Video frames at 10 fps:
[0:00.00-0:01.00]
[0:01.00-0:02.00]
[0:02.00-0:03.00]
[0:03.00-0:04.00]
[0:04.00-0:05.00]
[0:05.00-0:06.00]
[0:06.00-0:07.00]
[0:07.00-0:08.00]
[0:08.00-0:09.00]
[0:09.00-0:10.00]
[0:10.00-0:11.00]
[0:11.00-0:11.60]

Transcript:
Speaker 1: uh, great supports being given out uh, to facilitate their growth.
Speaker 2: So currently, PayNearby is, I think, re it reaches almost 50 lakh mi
----
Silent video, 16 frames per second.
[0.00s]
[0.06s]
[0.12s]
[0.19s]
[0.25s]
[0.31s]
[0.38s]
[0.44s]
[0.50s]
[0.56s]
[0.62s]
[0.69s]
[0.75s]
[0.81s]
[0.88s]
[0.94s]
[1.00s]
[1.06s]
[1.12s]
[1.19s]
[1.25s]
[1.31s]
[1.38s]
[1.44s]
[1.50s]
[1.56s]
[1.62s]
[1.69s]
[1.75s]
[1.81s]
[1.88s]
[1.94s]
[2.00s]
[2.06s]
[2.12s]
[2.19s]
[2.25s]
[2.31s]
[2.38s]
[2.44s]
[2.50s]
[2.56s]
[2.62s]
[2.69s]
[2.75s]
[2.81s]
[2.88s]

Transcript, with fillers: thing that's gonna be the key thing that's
----
→ **EXERCISE REQUIREMENTS**: Restate word for word the lines of the data above, starting at the line containing "Video frames at" and ending at the line containing "[0:11.00-0:11.60]", both included, and nothing more.

→ **RESULT OF THIS EXERCISE**:
Video frames at 10 fps:
[0:00.00-0:01.00]
[0:01.00-0:02.00]
[0:02.00-0:03.00]
[0:03.00-0:04.00]
[0:04.00-0:05.00]
[0:05.00-0:06.00]
[0:06.00-0:07.00]
[0:07.00-0:08.00]
[0:08.00-0:09.00]
[0:09.00-0:10.00]
[0:10.00-0:11.00]
[0:11.00-0:11.60]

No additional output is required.